Die von dem Kläger vorgelegten Unterlagen lassen nicht erkennen, dass seine Behandlung schmerzkranker Patienten in der Vergangenheit diesen Vorgaben entsprochen hat. So enthalten die Unterlagen nicht die vorgeschriebenen inhaltlich und zeitlich gestuften Therapiepläne. Flankierende therapeutische Maßnahmen wie eine Psychotherapie hat der Kläger in keinem der 21 dokumentierten Fälle eingeleitet. Der Kläger hat regelmäßig die Einleitung einer Psychotherapie für nicht erforderlich gehalten, und zwar jeweils mit textbausteinartigen, kaum voneinander abweichenden und äußerst knappen Begründungen. Es handelt sich bei den vorgelegten Unterlagen auch nicht um eine ausführliche Dokumentation im Sinne der Schmerztherapie-Vereinbarung. Hinsichtlich der psychischen und psychosomatischen Auswirkungen der Schmerzen fehlt es an einer präzisen Befunderhebung. Der Kläger hat sich in seinen Dokumentationen vielfach damit begnügt, den körperlichen Zustand des Patienten zu beschreiben, hinsichtlich der psychischen Komponente finden sich in vielen Fällen allenfalls recht vage Hinweise zu den von ihm erhobenen Befunden. Es genügt jedenfalls nicht, wenn der Kläger in sämtlichen dokumentierten Fällen standardmäßig angibt, der Schmerz habe bei dem Patienten seine Leit- und Warnfunktion verloren (vgl. jeweils Buchstabe k), ohne diesen Befund weiter zu begründen, und wenn er die Frage nach den psychopathologischen Veränderungen bei dem Patienten und nach deren Entwicklung im Laufe der Behandlung in allen 21 Fällen nur mit wenigen Stichworten beantwortet.

26

Auch in dem mit Urteil vom heutigen Tage abgeschlossenen Verfahren L 3 KA 118/03, in dem es dem Kläger um die Teilnahme an der Schmerztherapie-Vereinbarung ging, hat der Kläger keine Unterlagen vorgelegt, die erkennen ließen, dass er im 4. Quartal 1999 den Vorgaben des § 2 Schmerztherapie-Vereinbarung entsprechend schmerzkranke Patienten behandelt hat.

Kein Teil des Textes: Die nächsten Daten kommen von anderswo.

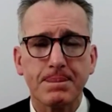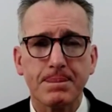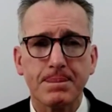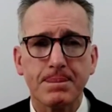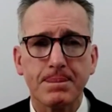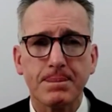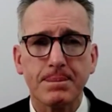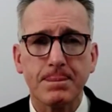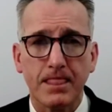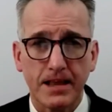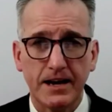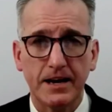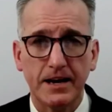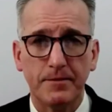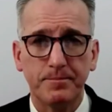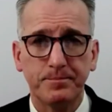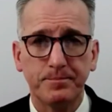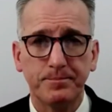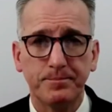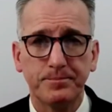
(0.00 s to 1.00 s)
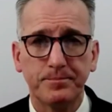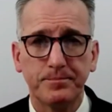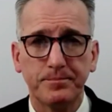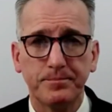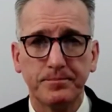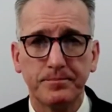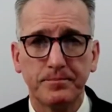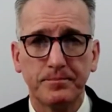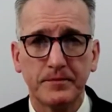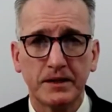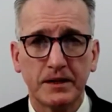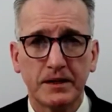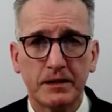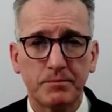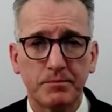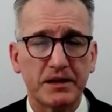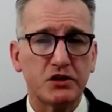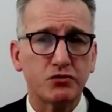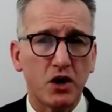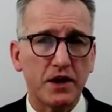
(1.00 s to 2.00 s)
Yeah. Please
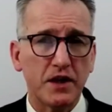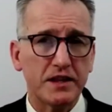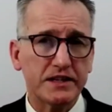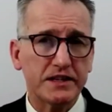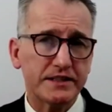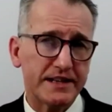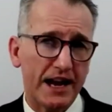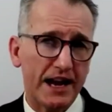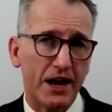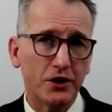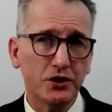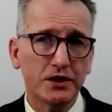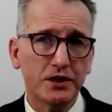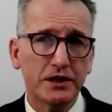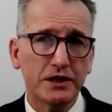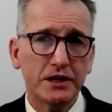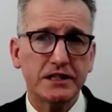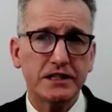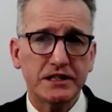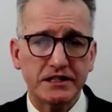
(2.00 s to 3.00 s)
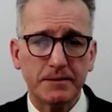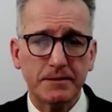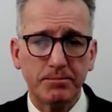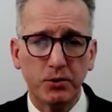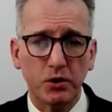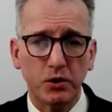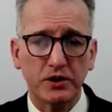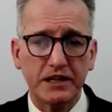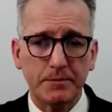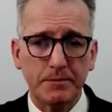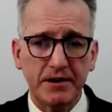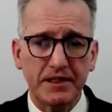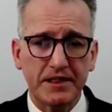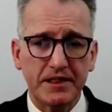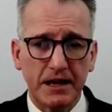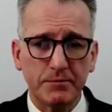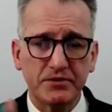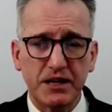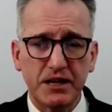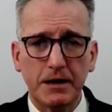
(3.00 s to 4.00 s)
write this down. This is important. Give me a
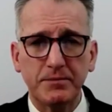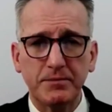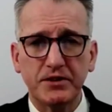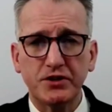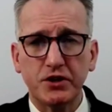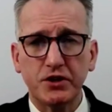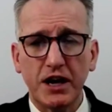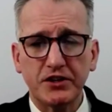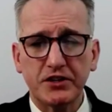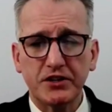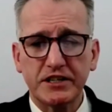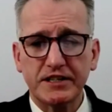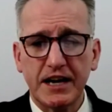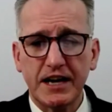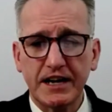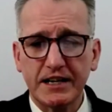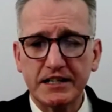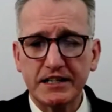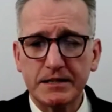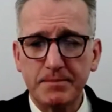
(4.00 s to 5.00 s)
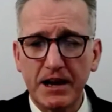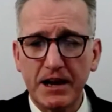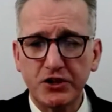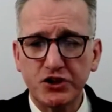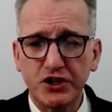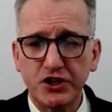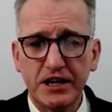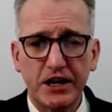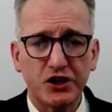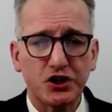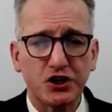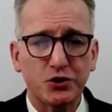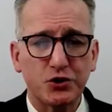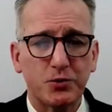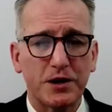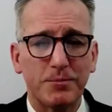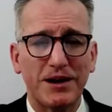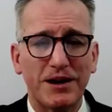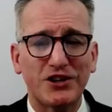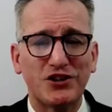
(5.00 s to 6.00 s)
thumbs up that you're actually taking some action here. I just want to
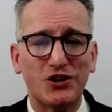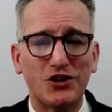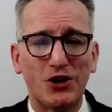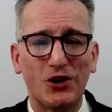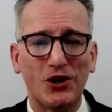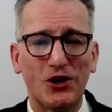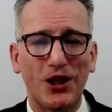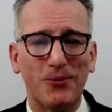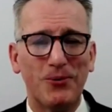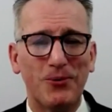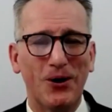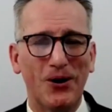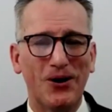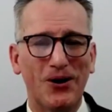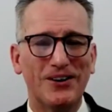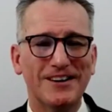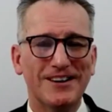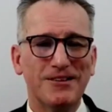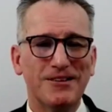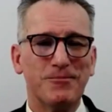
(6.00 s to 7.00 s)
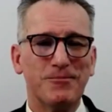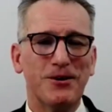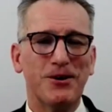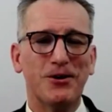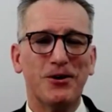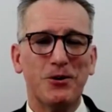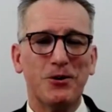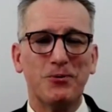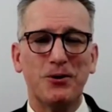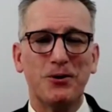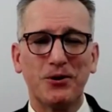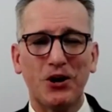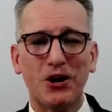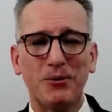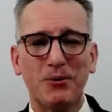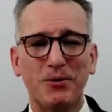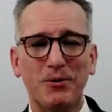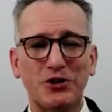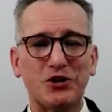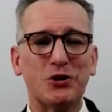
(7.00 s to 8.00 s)
make sure that we're going to be
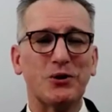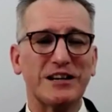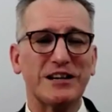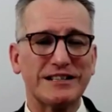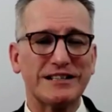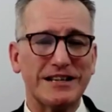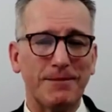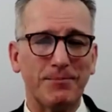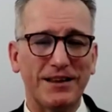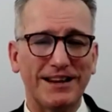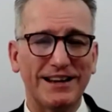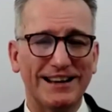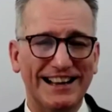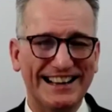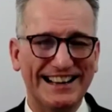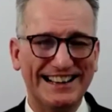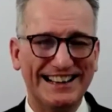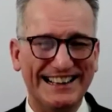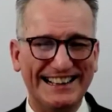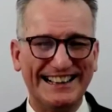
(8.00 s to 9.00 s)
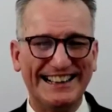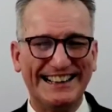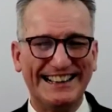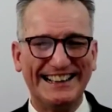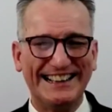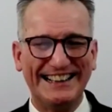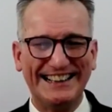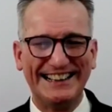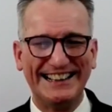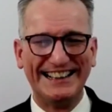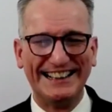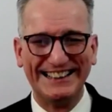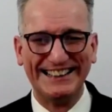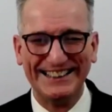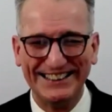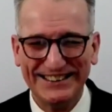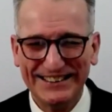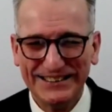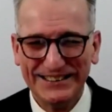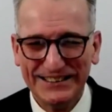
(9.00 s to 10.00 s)
doing something.
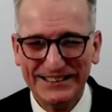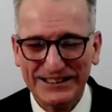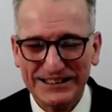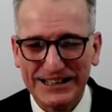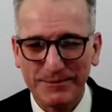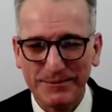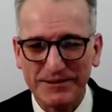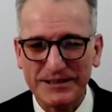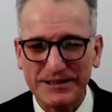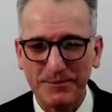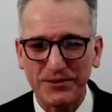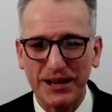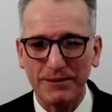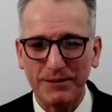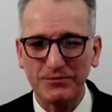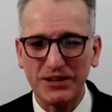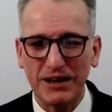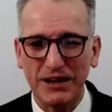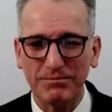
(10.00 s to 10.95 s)
Give me some thumbs up.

Somit erfüllt der Kläger weder ein Regelbeispiel nach der von den Spitzenverbänden der Krankenkassen und der Kassenärztlichen Bundesvereinigung am 19. November 1996 getroffenen Vereinbarung zur Einführung von Praxisbudgets, noch ist seine Tätigkeit einem der dort aufgeführten Regelbeispiele gleichzustellen. Damit muss die Berufung ohne Erfolg bleiben.

27

Die Kostenentscheidung folgt aus § 193 SGG (in der im vorliegenden Verfahren noch anzuwendenden bis zum 01. Januar 2002 maßgeblichen Fassung).

28

Gründe, die Revision zuzulassen (§ 160 Abs. 2 SGG), sind nicht gegeben.